Scan the entries that follow for the word "second", then report every line in which it appears.

BEGIN Provided entries

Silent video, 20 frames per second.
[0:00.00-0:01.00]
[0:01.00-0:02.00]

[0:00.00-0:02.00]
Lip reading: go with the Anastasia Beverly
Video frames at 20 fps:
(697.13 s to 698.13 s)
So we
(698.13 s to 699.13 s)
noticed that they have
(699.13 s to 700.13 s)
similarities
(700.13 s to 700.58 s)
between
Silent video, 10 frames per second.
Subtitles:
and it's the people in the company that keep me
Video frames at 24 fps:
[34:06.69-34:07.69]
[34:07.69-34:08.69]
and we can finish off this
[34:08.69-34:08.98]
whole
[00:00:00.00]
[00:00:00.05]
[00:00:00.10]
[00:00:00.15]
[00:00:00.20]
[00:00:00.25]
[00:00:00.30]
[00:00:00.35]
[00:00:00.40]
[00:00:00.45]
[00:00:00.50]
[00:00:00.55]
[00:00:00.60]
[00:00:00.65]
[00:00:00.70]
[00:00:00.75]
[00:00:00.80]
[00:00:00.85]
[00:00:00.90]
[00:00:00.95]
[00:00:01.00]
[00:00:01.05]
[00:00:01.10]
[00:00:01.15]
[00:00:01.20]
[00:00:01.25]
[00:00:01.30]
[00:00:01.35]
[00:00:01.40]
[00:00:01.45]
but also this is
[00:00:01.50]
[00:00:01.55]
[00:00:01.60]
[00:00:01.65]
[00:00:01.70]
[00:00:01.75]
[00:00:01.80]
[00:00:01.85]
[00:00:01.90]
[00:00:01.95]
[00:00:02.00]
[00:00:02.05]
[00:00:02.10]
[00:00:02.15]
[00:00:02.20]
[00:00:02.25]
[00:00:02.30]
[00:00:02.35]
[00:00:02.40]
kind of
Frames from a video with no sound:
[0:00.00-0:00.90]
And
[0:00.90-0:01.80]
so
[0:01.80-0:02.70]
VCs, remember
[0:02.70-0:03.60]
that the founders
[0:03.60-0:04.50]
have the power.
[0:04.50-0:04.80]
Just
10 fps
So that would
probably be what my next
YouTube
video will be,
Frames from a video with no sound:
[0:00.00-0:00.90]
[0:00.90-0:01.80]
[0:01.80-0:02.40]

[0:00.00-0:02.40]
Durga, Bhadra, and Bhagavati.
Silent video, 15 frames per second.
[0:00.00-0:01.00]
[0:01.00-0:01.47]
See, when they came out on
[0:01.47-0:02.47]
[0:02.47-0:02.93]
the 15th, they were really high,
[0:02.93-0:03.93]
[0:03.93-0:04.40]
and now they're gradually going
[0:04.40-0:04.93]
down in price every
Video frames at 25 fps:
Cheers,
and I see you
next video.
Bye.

END Provided entries

** Result for this task **
Silent video, 20 frames per second.
Silent video, 10 frames per second.
Silent video, 15 frames per second.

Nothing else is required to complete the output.